Word for word, repeat the lines of the records from the one containing "[0:22.50-0:23.00]" through the last line, both included.
#####
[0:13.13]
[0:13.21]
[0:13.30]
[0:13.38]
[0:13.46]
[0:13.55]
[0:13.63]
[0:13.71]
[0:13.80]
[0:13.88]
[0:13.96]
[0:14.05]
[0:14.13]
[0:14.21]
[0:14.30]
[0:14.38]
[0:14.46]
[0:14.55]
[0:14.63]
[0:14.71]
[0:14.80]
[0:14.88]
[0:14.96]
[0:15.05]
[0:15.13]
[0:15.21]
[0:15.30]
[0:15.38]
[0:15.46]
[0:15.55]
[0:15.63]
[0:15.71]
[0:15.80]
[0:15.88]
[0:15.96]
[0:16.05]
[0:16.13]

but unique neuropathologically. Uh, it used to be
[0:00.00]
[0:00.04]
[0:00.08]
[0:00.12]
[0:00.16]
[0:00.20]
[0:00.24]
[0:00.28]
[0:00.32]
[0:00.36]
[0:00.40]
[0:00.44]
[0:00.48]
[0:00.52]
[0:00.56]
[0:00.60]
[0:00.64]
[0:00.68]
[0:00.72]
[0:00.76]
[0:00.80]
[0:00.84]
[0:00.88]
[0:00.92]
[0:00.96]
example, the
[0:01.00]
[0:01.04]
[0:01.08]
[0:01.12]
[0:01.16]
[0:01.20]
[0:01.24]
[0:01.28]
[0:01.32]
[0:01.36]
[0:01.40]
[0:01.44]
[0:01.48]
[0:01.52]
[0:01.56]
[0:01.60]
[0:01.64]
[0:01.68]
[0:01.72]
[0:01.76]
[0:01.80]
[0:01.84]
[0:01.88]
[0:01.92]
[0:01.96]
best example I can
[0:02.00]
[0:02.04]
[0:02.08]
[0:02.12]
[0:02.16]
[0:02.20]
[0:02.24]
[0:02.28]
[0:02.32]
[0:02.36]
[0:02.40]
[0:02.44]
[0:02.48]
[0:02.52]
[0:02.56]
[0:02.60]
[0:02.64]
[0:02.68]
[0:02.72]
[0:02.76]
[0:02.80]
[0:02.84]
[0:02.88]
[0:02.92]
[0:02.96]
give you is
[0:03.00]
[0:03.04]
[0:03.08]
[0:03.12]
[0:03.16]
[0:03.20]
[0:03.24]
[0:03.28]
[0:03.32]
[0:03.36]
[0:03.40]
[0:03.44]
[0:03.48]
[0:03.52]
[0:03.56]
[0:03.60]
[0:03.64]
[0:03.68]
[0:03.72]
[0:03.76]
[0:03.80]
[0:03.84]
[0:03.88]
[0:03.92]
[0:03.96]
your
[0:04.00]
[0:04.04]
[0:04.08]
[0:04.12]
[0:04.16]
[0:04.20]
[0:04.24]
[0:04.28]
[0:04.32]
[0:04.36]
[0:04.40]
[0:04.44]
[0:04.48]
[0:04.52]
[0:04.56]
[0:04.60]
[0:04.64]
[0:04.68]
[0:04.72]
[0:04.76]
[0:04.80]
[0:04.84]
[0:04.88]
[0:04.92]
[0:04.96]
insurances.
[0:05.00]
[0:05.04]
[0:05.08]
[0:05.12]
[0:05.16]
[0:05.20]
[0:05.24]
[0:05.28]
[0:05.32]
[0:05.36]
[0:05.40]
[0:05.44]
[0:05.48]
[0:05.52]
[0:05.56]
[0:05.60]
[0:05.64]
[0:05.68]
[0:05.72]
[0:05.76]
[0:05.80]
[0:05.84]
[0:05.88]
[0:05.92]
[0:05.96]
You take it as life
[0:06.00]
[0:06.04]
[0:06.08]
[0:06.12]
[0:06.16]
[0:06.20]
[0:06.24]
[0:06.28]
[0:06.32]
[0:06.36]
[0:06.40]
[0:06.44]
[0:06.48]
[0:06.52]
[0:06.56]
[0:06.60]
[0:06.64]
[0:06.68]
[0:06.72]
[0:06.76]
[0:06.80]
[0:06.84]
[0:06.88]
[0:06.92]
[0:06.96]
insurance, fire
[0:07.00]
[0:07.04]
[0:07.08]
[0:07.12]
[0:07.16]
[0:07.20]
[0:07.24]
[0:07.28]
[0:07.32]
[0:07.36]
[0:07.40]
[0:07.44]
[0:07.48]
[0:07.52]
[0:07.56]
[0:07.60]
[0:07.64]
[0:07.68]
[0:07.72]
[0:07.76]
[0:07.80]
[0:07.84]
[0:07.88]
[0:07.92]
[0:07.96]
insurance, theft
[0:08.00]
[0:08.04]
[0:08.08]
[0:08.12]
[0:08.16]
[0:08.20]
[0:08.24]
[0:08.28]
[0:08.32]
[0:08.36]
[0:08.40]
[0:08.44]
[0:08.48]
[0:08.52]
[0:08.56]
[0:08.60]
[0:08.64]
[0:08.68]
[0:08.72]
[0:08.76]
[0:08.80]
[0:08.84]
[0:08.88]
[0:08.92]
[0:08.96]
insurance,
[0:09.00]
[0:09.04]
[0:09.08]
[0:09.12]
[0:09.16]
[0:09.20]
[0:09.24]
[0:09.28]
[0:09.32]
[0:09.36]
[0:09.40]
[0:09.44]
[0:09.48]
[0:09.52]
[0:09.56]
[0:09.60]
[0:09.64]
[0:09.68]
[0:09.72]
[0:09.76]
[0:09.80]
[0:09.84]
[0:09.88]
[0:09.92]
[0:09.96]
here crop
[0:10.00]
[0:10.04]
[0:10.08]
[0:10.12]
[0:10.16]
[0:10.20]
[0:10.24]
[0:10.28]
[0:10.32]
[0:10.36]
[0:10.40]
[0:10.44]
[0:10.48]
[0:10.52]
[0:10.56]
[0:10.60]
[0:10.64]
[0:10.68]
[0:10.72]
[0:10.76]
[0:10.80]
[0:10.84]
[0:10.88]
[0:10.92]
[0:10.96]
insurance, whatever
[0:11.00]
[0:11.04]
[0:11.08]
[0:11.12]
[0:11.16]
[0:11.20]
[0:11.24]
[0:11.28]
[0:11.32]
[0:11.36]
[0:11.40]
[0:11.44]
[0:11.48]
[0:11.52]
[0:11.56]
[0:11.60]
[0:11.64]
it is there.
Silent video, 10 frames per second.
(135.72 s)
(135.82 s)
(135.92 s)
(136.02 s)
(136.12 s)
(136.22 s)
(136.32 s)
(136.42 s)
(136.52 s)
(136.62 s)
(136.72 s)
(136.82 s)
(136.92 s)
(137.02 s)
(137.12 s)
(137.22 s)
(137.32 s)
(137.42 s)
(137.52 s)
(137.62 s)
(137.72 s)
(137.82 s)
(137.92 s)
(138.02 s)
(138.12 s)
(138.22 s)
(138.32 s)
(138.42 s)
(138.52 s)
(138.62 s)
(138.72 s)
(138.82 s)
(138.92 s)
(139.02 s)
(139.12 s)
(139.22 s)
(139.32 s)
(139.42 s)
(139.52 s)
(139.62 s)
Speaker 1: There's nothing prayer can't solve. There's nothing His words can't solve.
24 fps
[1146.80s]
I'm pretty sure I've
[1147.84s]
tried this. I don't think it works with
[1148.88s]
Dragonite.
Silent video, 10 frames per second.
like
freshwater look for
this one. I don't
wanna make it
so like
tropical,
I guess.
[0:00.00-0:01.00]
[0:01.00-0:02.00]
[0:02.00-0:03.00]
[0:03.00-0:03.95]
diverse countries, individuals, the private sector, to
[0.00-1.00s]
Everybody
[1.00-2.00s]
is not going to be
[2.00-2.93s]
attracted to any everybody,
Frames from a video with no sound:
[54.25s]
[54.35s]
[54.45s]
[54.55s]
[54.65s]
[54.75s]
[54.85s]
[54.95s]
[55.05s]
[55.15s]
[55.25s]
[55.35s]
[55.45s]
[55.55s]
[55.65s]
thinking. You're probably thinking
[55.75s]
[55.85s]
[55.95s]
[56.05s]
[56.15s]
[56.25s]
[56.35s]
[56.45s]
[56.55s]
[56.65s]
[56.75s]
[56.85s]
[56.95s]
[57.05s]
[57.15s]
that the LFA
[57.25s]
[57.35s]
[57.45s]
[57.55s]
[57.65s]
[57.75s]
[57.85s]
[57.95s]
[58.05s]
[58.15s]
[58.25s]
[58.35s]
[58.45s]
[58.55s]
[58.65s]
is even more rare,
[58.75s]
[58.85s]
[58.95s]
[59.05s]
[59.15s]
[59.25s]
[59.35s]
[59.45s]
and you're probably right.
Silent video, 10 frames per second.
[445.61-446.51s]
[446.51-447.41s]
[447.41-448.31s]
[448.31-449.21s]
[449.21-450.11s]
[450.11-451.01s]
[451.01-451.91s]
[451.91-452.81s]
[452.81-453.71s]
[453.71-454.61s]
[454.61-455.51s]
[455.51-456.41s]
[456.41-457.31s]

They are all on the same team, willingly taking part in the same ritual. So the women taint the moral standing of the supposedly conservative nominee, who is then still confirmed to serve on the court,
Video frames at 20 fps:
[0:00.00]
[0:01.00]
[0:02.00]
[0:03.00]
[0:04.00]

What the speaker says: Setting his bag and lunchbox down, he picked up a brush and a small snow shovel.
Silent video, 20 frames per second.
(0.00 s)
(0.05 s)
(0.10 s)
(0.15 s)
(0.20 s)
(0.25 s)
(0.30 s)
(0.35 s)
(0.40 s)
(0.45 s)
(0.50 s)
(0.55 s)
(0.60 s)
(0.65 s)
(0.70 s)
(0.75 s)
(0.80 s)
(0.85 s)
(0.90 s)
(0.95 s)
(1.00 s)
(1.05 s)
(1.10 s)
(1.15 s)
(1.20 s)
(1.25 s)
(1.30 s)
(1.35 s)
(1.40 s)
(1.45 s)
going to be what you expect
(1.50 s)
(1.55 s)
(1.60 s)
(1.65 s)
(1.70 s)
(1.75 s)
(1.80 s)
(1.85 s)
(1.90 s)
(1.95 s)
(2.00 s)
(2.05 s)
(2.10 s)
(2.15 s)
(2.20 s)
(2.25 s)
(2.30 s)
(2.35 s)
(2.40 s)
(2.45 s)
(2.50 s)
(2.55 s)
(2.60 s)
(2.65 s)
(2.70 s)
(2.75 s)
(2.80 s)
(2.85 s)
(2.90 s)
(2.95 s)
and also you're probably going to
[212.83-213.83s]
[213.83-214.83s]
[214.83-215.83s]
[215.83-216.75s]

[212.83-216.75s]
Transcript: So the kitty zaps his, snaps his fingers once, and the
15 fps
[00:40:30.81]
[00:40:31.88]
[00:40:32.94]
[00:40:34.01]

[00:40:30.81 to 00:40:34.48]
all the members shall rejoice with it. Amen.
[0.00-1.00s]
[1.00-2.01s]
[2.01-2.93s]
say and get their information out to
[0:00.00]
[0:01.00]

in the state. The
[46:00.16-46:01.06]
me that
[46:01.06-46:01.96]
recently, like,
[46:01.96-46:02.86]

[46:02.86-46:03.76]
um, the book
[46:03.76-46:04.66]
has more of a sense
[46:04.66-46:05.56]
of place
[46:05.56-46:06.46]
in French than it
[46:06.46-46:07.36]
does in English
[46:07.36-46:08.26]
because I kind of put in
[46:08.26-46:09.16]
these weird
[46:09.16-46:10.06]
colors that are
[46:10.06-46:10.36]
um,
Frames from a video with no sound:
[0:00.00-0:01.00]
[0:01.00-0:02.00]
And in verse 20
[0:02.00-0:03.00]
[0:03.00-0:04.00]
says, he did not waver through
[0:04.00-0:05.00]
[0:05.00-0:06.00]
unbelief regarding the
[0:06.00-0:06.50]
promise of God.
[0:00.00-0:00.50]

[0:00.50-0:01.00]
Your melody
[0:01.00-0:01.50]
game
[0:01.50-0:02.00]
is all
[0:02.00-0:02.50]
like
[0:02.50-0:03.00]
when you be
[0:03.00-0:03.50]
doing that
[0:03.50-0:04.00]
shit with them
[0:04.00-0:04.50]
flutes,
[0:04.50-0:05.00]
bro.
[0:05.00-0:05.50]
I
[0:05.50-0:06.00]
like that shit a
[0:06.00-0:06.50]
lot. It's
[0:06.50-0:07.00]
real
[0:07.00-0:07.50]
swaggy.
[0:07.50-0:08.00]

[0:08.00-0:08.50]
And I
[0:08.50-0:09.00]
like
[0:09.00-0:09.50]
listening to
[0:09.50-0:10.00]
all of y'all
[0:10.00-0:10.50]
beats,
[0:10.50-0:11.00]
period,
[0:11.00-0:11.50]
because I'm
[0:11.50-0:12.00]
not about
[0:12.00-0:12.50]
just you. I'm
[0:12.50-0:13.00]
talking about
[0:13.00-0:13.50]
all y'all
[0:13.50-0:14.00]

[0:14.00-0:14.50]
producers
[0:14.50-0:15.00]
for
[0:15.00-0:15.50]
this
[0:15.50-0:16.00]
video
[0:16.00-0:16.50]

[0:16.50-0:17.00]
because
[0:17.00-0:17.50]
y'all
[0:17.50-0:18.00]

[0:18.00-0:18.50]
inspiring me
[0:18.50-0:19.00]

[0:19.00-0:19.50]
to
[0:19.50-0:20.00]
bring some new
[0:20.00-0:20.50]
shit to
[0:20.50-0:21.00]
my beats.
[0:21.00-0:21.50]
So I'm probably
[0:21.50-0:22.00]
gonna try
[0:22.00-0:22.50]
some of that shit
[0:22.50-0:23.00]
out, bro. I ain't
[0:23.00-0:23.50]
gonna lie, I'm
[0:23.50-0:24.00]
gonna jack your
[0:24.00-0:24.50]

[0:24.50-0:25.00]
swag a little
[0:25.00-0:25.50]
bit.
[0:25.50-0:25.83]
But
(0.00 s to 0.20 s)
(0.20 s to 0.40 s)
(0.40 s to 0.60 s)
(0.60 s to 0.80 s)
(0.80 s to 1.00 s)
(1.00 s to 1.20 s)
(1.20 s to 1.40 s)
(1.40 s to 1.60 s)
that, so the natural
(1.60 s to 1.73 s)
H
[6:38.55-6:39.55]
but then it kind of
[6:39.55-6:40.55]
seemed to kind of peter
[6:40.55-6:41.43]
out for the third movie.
#####
Solved exercise –
[0:22.50-0:23.00]
out, bro. I ain't
[0:23.00-0:23.50]
gonna lie, I'm
[0:23.50-0:24.00]
gonna jack your
[0:24.00-0:24.50]

[0:24.50-0:25.00]
swag a little
[0:25.00-0:25.50]
bit.
[0:25.50-0:25.83]
But
(0.00 s to 0.20 s)
(0.20 s to 0.40 s)
(0.40 s to 0.60 s)
(0.60 s to 0.80 s)
(0.80 s to 1.00 s)
(1.00 s to 1.20 s)
(1.20 s to 1.40 s)
(1.40 s to 1.60 s)
that, so the natural
(1.60 s to 1.73 s)
H
[6:38.55-6:39.55]
but then it kind of
[6:39.55-6:40.55]
seemed to kind of peter
[6:40.55-6:41.43]
out for the third movie.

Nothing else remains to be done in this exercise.